Allen took the Holtyre community's concerns to council in June 2019 but felt that town officials were unsympathetic and unwilling to have a proper conversation on the topic.
Mayor Laderoute had said that council would consider purchasing a new filtration system but according to emails between he and Allen, had to halt that idea to deal with the COVID-19 pandemic.
Moreover, Allen said she feels the town's readiness to spend money on Matheson's waterfront and purchasing a new municipal building indicates the township is not prioritizing the wants of its smaller communities.
"The township seems to be focusing on Matheson and being the heart of the community and forgetting about its outlying towns that also serve the community," Allen said.

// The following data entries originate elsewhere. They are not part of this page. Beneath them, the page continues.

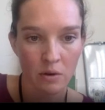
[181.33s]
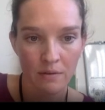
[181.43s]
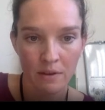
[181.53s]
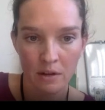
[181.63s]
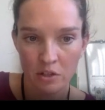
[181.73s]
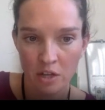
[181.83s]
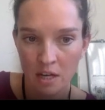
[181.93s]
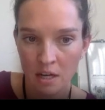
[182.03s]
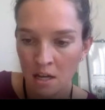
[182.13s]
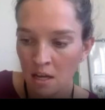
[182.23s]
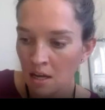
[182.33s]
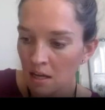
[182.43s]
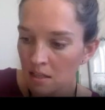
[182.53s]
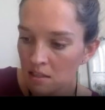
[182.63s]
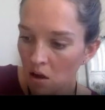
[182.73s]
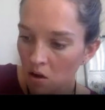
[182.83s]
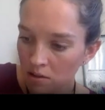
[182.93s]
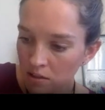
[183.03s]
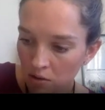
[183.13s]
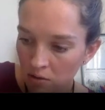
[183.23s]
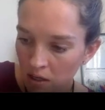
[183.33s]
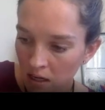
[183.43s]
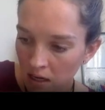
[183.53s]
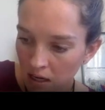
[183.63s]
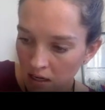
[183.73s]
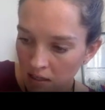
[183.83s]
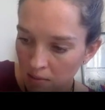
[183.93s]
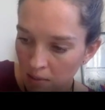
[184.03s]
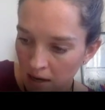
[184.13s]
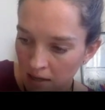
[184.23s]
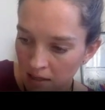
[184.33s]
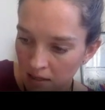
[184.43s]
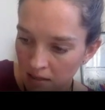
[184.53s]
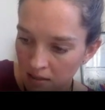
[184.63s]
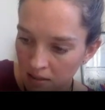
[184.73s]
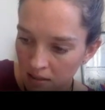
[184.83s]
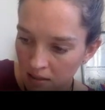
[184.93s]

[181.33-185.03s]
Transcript: our function. It's also the independent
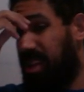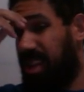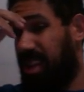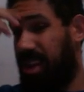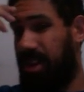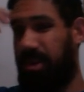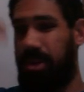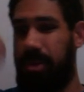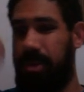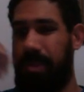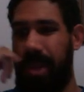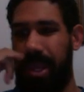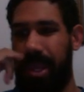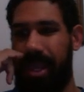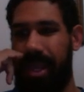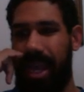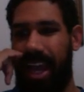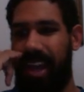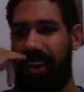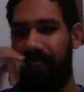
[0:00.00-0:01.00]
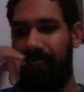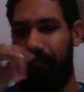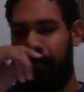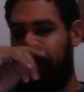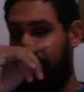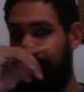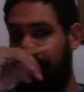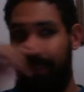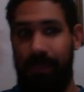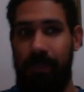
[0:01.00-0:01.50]
It would be kind of
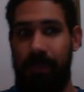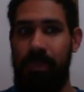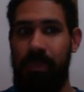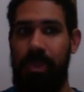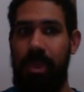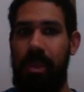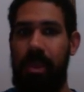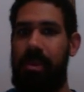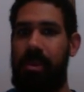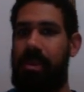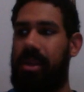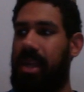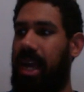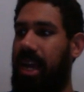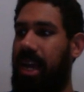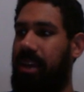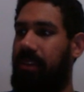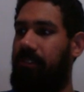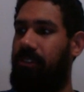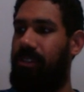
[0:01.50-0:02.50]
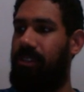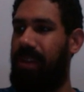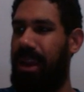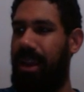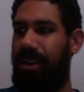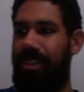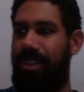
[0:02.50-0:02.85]
rare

"We just don't reap the benefits of the dollars that we put forth for the services that we receive."
'We just need to work together'
Wray stresses that that is not the case and said council will discuss possible next steps to improve Holtyre's water system with the Ontario Clean Water Agency at its regular council meeting on Nov. 10.
In a release, Black River-Matheson stressed that it “remains transparent on this and all municipal issues” and encourages people to reach out to town officials with questions.
But Allen said for her to feel the township is working in Holtyre's best interest, it needs to include community members at the table.
"We just need to work together with the township and find a solution for this, so that when I go to a council meeting with a jug of water from my house, that council members will drink it," Allen said.
"I would hate it if, at the end of the day, I have to sell my house and leave town because the township won't do anything about the water."